=== Task data ===
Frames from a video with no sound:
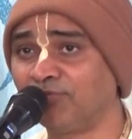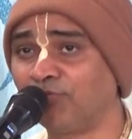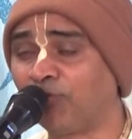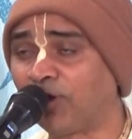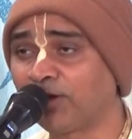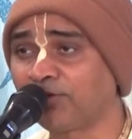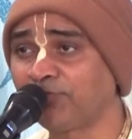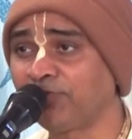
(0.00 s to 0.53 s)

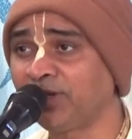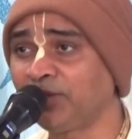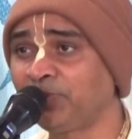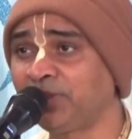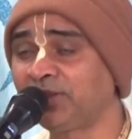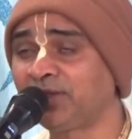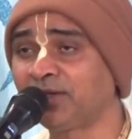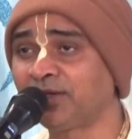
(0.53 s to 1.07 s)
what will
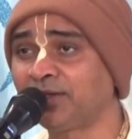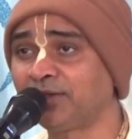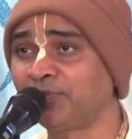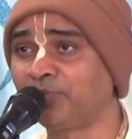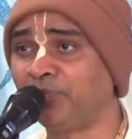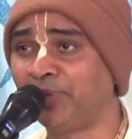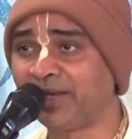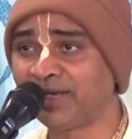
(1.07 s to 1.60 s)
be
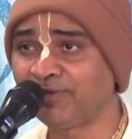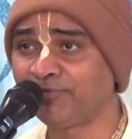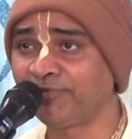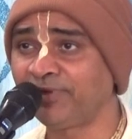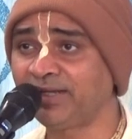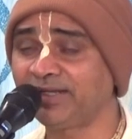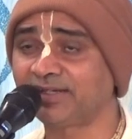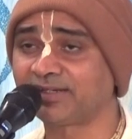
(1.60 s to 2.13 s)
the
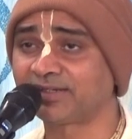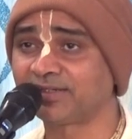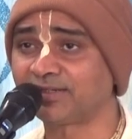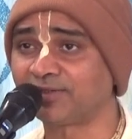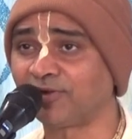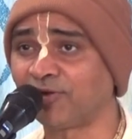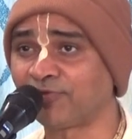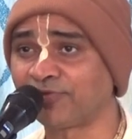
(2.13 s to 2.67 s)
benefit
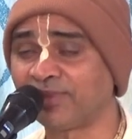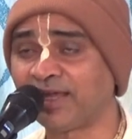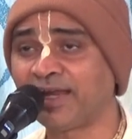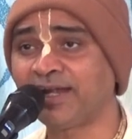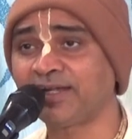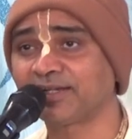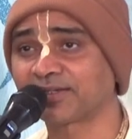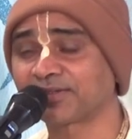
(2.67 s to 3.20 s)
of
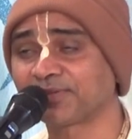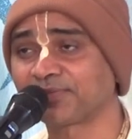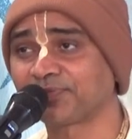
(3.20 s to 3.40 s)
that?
===
• _Task item_
Start to finish, write out the data above exactly, omitting all pictures.

• _Answer to this exercise_
Frames from a video with no sound:
(0.00 s to 0.53 s)

(0.53 s to 1.07 s)
what will
(1.07 s to 1.60 s)
be
(1.60 s to 2.13 s)
the
(2.13 s to 2.67 s)
benefit
(2.67 s to 3.20 s)
of
(3.20 s to 3.40 s)
that?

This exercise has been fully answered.